══ DATA PROVIDED

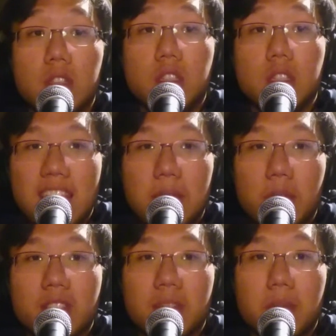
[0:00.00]
she is the
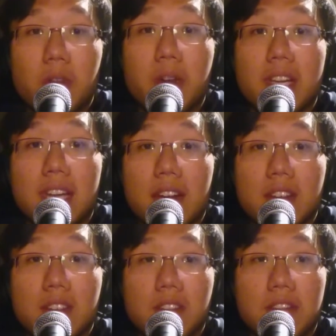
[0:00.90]
most annoying
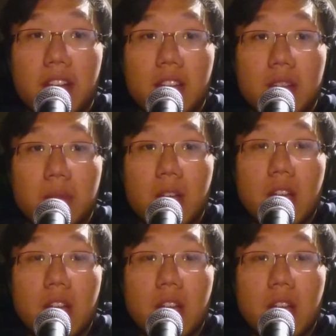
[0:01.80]
character in the fandom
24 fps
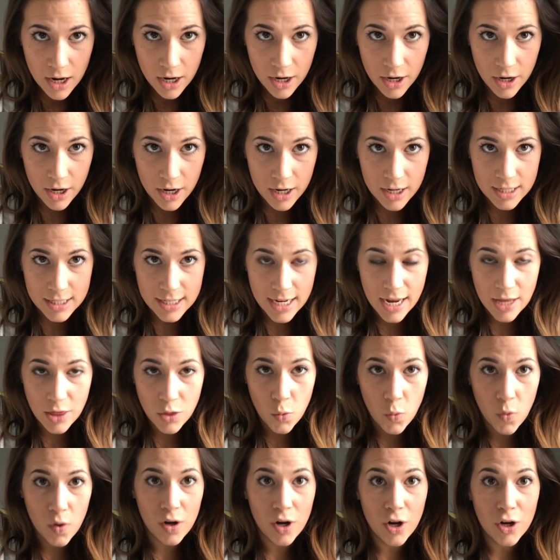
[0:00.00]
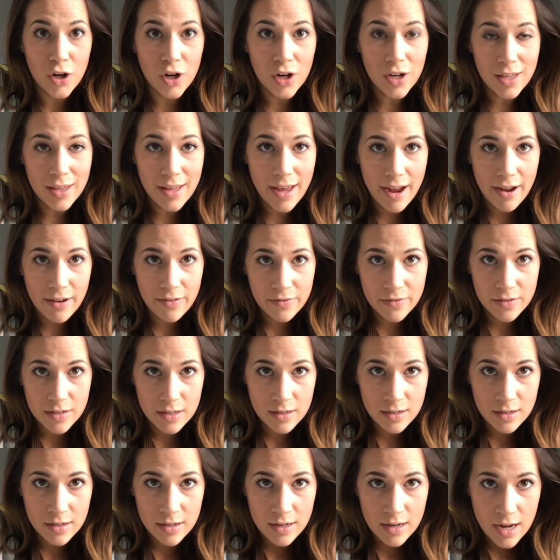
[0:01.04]
You're going to take the one on your left
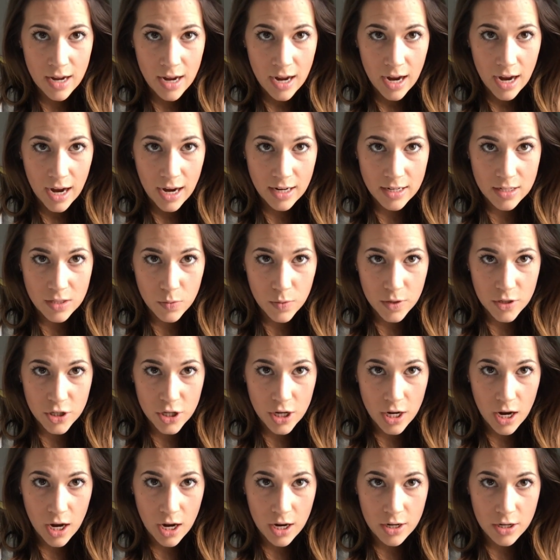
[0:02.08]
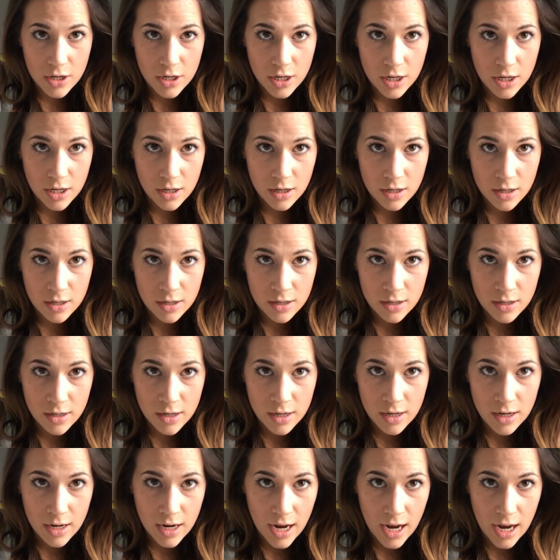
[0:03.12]
and switch it under
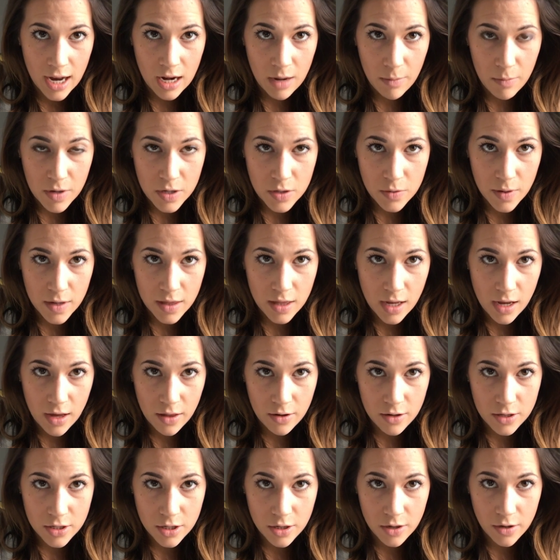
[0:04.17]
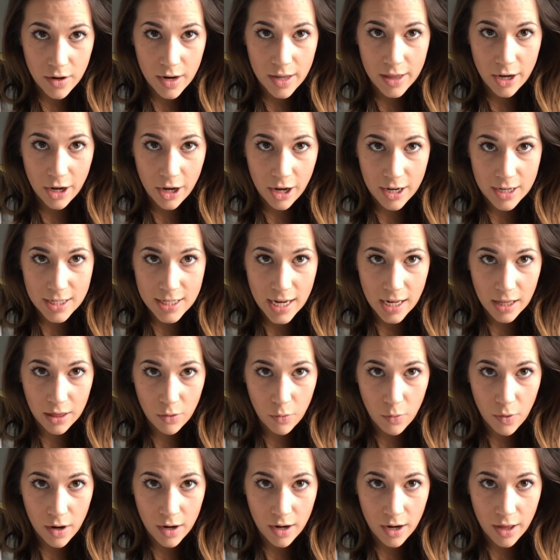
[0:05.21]
and in between the other 2. And then you're going to take the
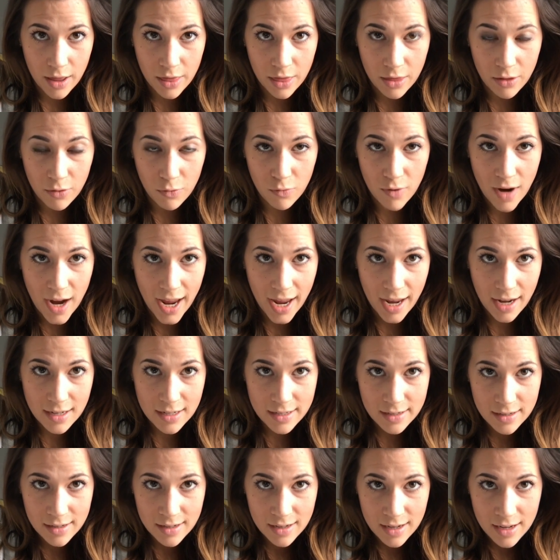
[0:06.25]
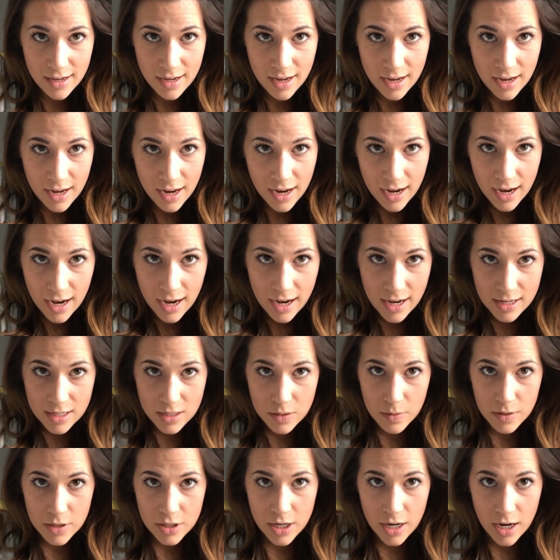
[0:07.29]
one on the right and
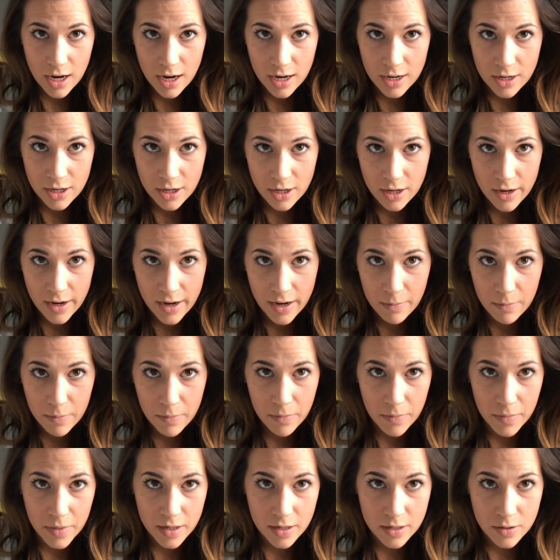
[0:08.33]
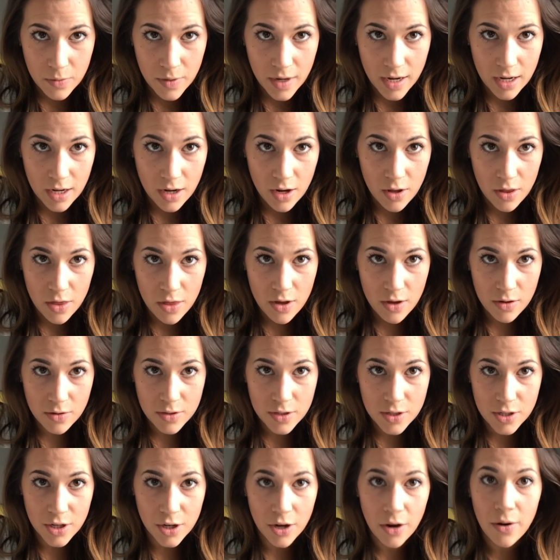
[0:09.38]
switch it under in between
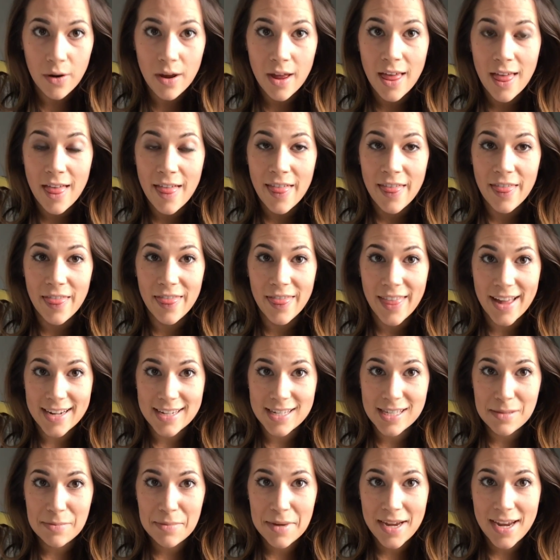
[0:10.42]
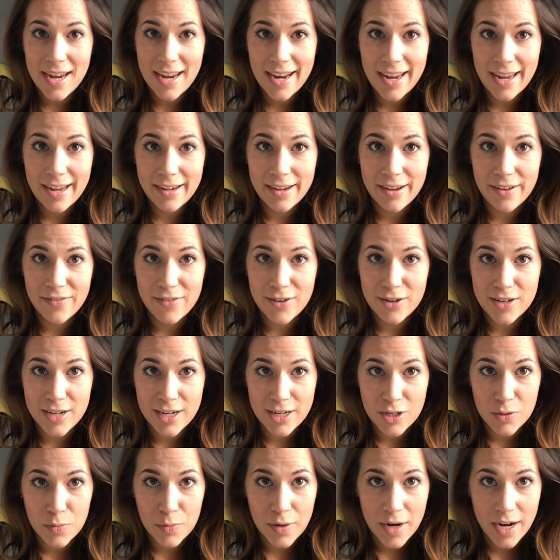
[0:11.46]
those 2. That's the beginning of your
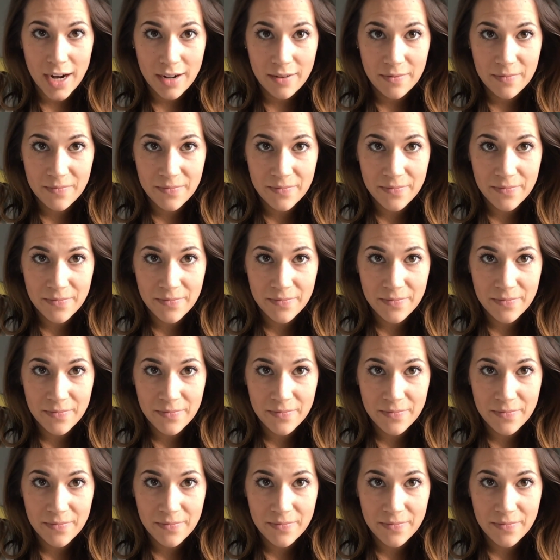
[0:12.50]
Dutch braid.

════

== EXERCISE AIM ==
Will you restate every entry word for word and omit the images?

== WRITTEN ANSWER ==
[0:00.00]
she is the
[0:00.90]
most annoying
[0:01.80]
character in the fandom
24 fps
[0:00.00]
[0:01.04]
You're going to take the one on your left
[0:02.08]
[0:03.12]
and switch it under
[0:04.17]
[0:05.21]
and in between the other 2. And then you're going to take the
[0:06.25]
[0:07.29]
one on the right and
[0:08.33]
[0:09.38]
switch it under in between
[0:10.42]
[0:11.46]
those 2. That's the beginning of your
[0:12.50]
Dutch braid.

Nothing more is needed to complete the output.